If you don't want to shell out for Microsoft Office, you can download office programs from OpenOffice.org - The Free and Open Productivity Suite 

They are compatible with MS Office files, so if you do upgrade or decide to write somewhere other than your computer (like work for instance  ), you will be able to work on it.


----------



## DianthasProphecy (Apr 24, 2011)

LOL! Wow, I was actually just reading up on that in another tab. (I'm a Stay at home mom though, so I'll just transfer from laptop to desktop, and they'll both have the same program.) 

Is Open Office pretty good though? I've heard mixed reviews on it, and want to make sure I download a good one.


----------



## The Realm Wanderer (Apr 24, 2011)

I have Microsoft Office 2010 and it's great. Such a good set of programs, but obviously, very expensive. 
If you don't mind being connected to the internet to write, there's always Google Docs.
https://www.google.com/accounts/Ser...s.google.com/?pli=1&authuser=0&ltmpl=homepage
I've never used it because I've never had to but according to reviews it's the best free word processor available.


----------



## Kelise (Apr 24, 2011)

I hear mostly good things about Open Office - the only problem is that it doesn't always give you the best word count. It counts the curly " as a word in itself. But if you use the straight ones (like the ones that show up here) then it's fine. 

As I'm on a mac, I can't really suggest anything though. ...Unless there's now PC versions of Scrivener, which there just may be... or it may be coming in the next month or so. Scrivener is pretty fantastic.


----------



## Black Dragon (Apr 24, 2011)

I second OpenOffice.org writer.  I use it a great deal, and prefer it to Microsoft Word.

For novel writing specifically, I've come to really love My Writing Spot.  It's a web based word processor designed for novelists.  The interface is minimalistic, and keeps a running word count for each section.  But for what I'm using it for - writing a novel - it's absolutely perfectly.  There are no bells and whistles to distract me.  And there's a great iphone/ipad for it, which I use to write on the go.  I've written almost all of my current novel using this program.


----------



## Fnord (Apr 24, 2011)

I used OpenOffice for a few years before I took the plunge and purchased MS Office for Mac and never had any issues for it.  

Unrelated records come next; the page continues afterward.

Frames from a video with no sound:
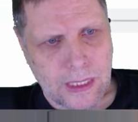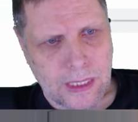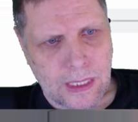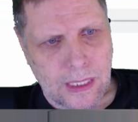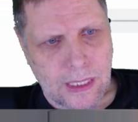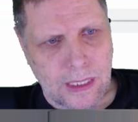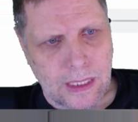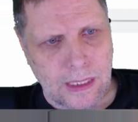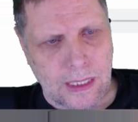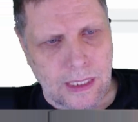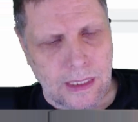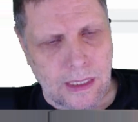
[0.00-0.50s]

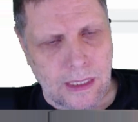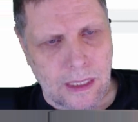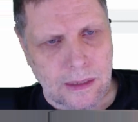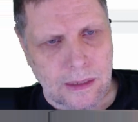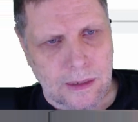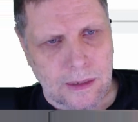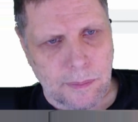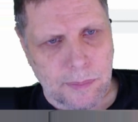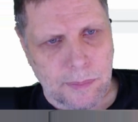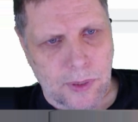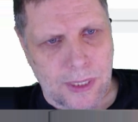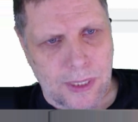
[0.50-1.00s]
and they knock
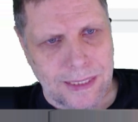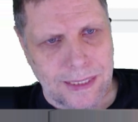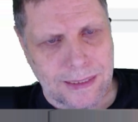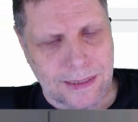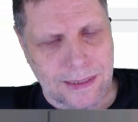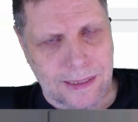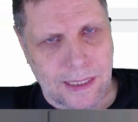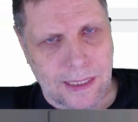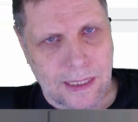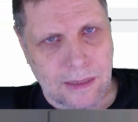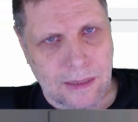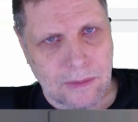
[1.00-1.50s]
the price
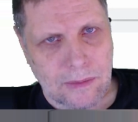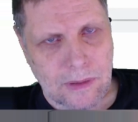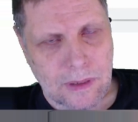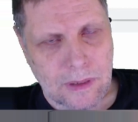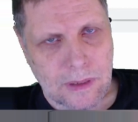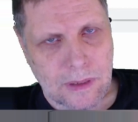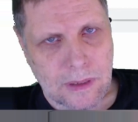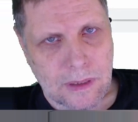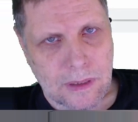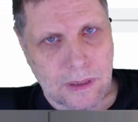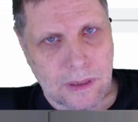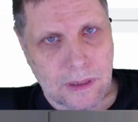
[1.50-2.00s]
down,
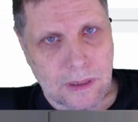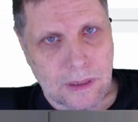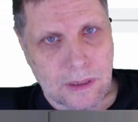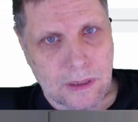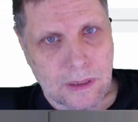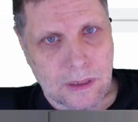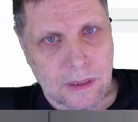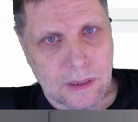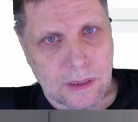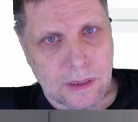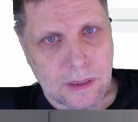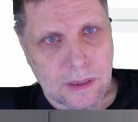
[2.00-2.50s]

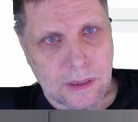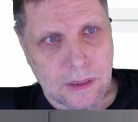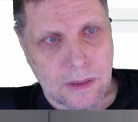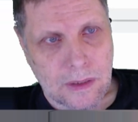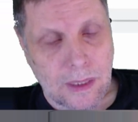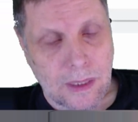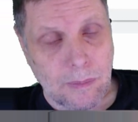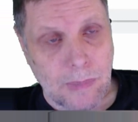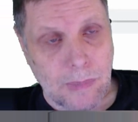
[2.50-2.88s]
they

I'm curious about novel-writing-specific applications though.  Hmmmm.


----------



## The Realm Wanderer (Apr 24, 2011)

If you're willing to spend $49.99 then I suggest NewNovelist 3. If I didn't already have Microsoft Office, I'd purchase it in a heartbeat. It looks absolutely brilliant and is designed specifically for novelists. You can even check your word count of every chapter you've written and it will show you a graph of how many words are in each, so you can see where you're adding more or less. Plus there's a function where it will read the entire novel back to you. Check it out -
Newnovelist Home
And with a full 30 day money back warranty, it's worth a go.


----------



## Kate (Apr 24, 2011)

I used Open Office for a couple of years as my main WP, only because my PC didn't come with any other installed. It was fine, if you're after basic WP function. Word counts were a little unreliable - but I'm going back a few years now so that may have changed. I also found a lot of people I sent docs to had difficulties converting files with Office, and me in return. This was the biggest turn off for me, but again this might have been fixed by now considering how popular Open software has become.


If you're after a basic text editor/WP maybe try Q10. It's free, full screen, nothing fancy, effective.  It can also play a cool old fashioned type writer sound as you type.   

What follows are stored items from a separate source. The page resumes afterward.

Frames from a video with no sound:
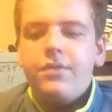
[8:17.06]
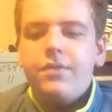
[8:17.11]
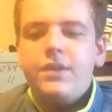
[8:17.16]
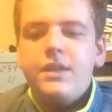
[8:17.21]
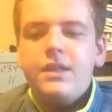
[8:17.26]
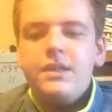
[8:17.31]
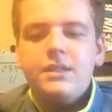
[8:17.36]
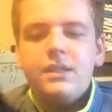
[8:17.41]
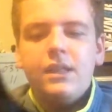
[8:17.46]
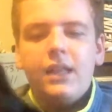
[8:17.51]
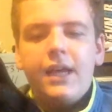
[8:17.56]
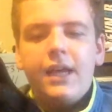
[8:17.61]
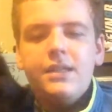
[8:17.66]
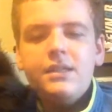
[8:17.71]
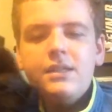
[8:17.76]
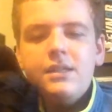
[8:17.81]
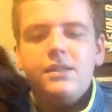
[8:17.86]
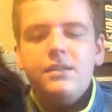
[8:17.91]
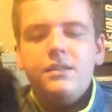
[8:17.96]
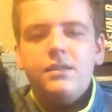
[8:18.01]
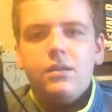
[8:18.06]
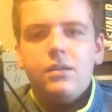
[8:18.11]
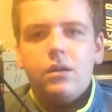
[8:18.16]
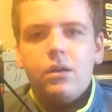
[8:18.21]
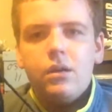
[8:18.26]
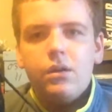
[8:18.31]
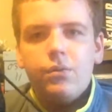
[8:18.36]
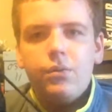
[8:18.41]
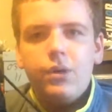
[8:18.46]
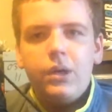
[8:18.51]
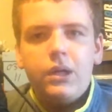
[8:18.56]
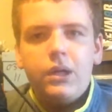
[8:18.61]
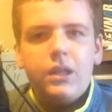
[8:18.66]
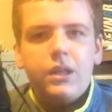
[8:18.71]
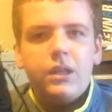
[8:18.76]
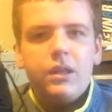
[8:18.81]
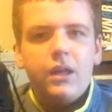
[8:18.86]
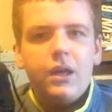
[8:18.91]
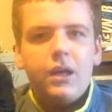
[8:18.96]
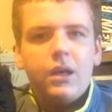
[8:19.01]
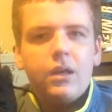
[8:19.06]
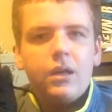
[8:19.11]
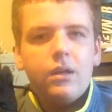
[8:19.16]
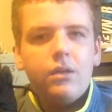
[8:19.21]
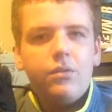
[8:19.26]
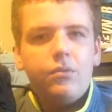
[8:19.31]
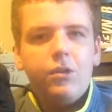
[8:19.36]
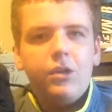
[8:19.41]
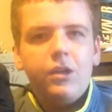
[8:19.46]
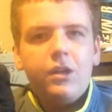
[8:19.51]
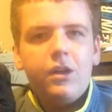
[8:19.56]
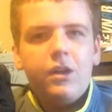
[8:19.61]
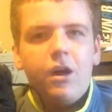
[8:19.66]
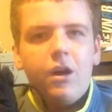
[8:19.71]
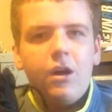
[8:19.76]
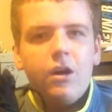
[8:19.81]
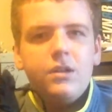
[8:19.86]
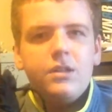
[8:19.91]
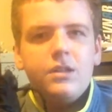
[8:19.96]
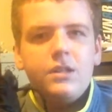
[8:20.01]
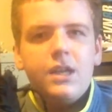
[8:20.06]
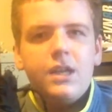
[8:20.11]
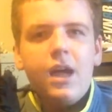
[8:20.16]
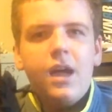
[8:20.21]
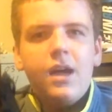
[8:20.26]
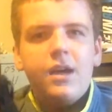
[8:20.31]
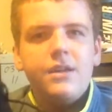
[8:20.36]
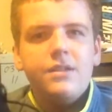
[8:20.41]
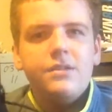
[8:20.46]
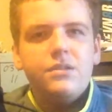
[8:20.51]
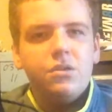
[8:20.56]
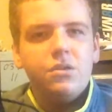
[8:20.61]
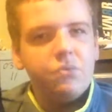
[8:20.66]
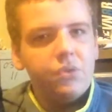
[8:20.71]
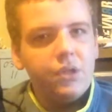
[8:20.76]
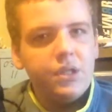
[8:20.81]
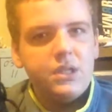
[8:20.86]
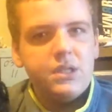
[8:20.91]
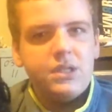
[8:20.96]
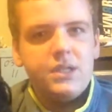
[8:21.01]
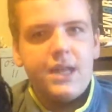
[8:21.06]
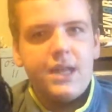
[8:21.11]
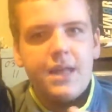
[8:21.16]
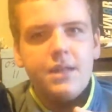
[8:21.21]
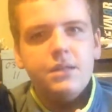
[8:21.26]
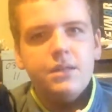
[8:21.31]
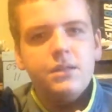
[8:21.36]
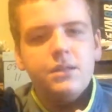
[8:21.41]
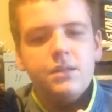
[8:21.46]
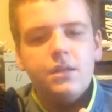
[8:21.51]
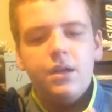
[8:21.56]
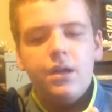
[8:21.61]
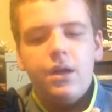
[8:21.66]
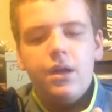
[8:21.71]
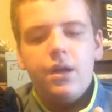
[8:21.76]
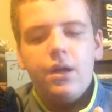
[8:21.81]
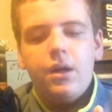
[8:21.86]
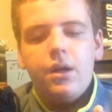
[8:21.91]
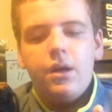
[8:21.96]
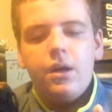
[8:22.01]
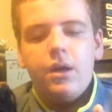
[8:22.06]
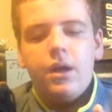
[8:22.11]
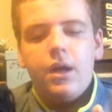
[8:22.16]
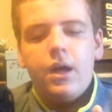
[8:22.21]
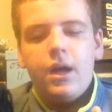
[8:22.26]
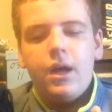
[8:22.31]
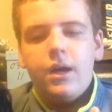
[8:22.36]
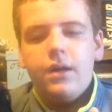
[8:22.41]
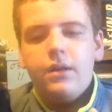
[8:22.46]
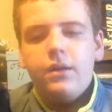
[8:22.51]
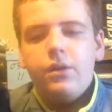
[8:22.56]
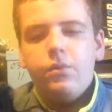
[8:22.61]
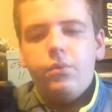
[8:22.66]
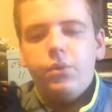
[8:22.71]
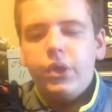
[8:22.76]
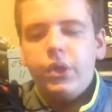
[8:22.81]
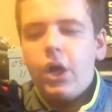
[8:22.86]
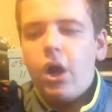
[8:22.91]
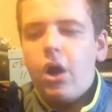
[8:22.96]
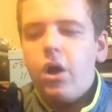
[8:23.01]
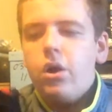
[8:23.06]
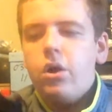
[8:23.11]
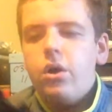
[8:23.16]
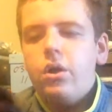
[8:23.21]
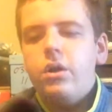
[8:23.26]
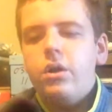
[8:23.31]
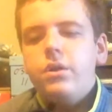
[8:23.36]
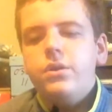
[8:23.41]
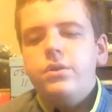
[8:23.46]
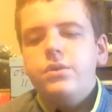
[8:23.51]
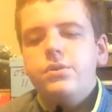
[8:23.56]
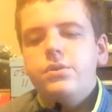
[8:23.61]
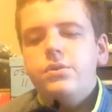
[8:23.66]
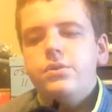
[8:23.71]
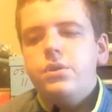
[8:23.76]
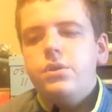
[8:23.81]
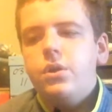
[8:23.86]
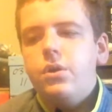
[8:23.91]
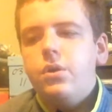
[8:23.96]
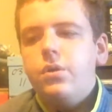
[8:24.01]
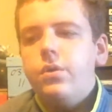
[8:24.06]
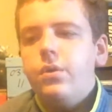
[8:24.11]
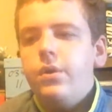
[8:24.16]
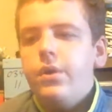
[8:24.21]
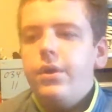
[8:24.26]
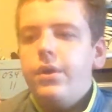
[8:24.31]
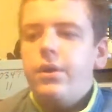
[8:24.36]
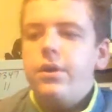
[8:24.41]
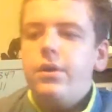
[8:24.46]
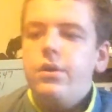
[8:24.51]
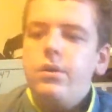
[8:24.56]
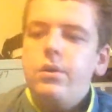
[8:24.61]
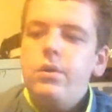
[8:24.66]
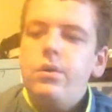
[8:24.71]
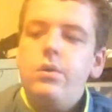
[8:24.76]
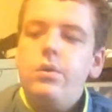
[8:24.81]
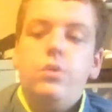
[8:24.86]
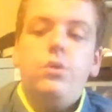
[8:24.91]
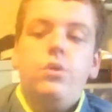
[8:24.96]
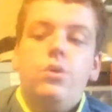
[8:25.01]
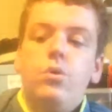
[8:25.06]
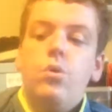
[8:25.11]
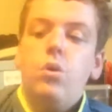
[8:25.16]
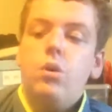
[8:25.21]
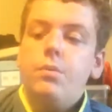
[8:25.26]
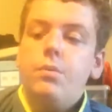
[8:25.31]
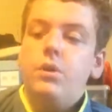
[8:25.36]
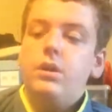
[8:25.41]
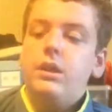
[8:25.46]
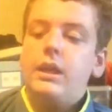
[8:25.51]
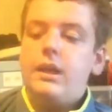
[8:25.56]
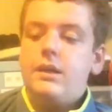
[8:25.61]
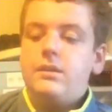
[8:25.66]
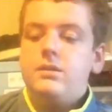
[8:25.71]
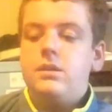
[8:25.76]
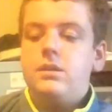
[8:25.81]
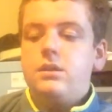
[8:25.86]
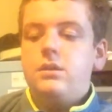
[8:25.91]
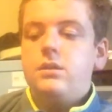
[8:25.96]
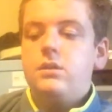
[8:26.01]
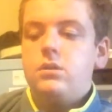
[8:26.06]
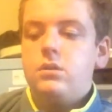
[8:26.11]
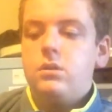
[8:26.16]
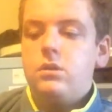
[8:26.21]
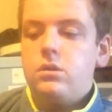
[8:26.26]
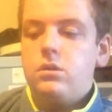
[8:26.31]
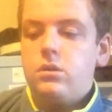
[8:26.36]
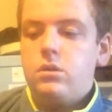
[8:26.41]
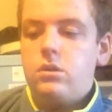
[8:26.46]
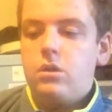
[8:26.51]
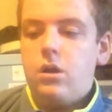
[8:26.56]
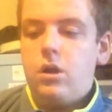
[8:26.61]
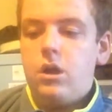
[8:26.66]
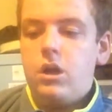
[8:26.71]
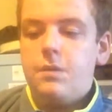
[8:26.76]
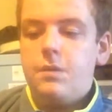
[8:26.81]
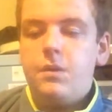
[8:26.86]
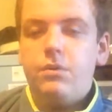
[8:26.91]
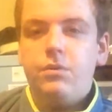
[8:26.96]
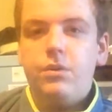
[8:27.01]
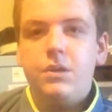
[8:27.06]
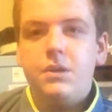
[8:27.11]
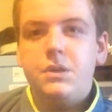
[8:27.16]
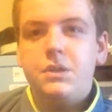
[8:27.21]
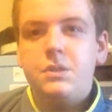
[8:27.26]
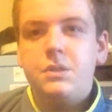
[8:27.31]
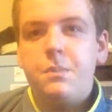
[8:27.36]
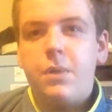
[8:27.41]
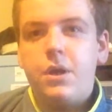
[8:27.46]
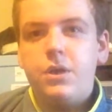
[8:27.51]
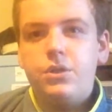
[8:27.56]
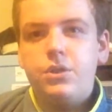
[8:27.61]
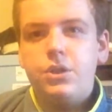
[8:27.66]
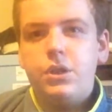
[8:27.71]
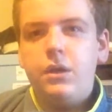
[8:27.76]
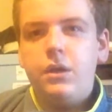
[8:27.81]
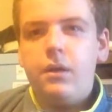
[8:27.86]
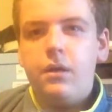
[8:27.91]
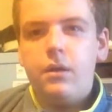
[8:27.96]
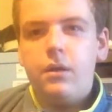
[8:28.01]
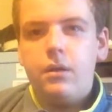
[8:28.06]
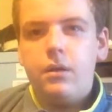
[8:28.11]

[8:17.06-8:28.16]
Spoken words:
These laces are really thick and really hard to tie because they're really dense. They're really hard. So your normal laces are going to be really spongy,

MS Word is the best all rounder for me now. But yeah, expensive. 

I also used Ywriter for creative stuff for quite a while. It was fine - lots of good features, but I found I only used a few of them. I thought it could be a little more intuitive though. 

I have recently been using the Beta version of Scrivener for Windows, and a part from the bugs I've encountered in the Beta version, I think this is by far the best writing software.  It's been around a while for Mac uses (I think Starconstant can give you more info on that).

There are a few things about it I'm not fussed with - no individual word count for session target is one, but there are other ways around it.  Overall though, it's simple and clean, intuitive and for all of its features, there aren't as many bells and whistles like I found with Ywriter. 

The windows version is coming out complete in a few weeks. Up until then you can use it for free.  I don't know how much the real deal will cost, but I know that discounts are given every year for those who finish NANOWRIMO.


----------



## DianthasProphecy (Apr 24, 2011)

Wow! I'm downloading OpenOffice, because it'll be nice to have it for other things as well. Not to mention note taking and such, but I went and checked out the My Writing Spot page, and I really like it! Thanks for that! I usually have my laptop with me at all times, but there are some occasions that I don't and this will be nice to have. I'll be able to write if I have a burst of inspiration (which has been known to happen often) in a place where I don't have my own PC.


----------



## DianthasProphecy (Apr 24, 2011)

Hmm, I didn't see the other replies until I posted. I canceled the Open Office Download, and I think I'll have to think on it for a bit. I can use the my writing spot for now, keeping a copy in WordPad as well. That New Novelist does look pretty cool though. And I looked at Scrivener a little while ago, and it seems nice too. I didn't like the yWriter as well either, it had too much fussiness...


----------



## The Realm Wanderer (Apr 24, 2011)

NewNovelist seems the best by far out of those I've looked at, but that is probably because it costs money.
You know you could always just use the online version of Microsoft Word that you can find in the Skydrive of your Hotmail account (provided of course you have one).


----------



## DianthasProphecy (Apr 24, 2011)

Thanks everybody! I'm going to deal with Ywriter and Wordpad for now, and my PC does have MS Works. I need to think on what I want out of the program before I spend any money I guess....


----------



## Telcontar (Apr 25, 2011)

Don't spend money. Go with OpenOffice. All the functionality of the Microsoft Office Suite, for free. What more could you want?


----------



## At Dusk I Reign (Apr 25, 2011)

I've been using Open Office for a while now and have never had a problem with it. I don't know if the word count is off or not, but then again my life has never been so devoid of excitement that I've waded through hundreds of pages of text to see if it tallies with what the computer says. I suppose, like most things, it's down to personal preference.


----------



## Ophiucha (Apr 26, 2011)

I've never seen a word counter that is, in any way, accurate. I've run my manuscript through a couple of online counters and a few processors, and the results vary by a few thousand. I just do averages if I need to have a number. Nobody cares about the exact number, anyway.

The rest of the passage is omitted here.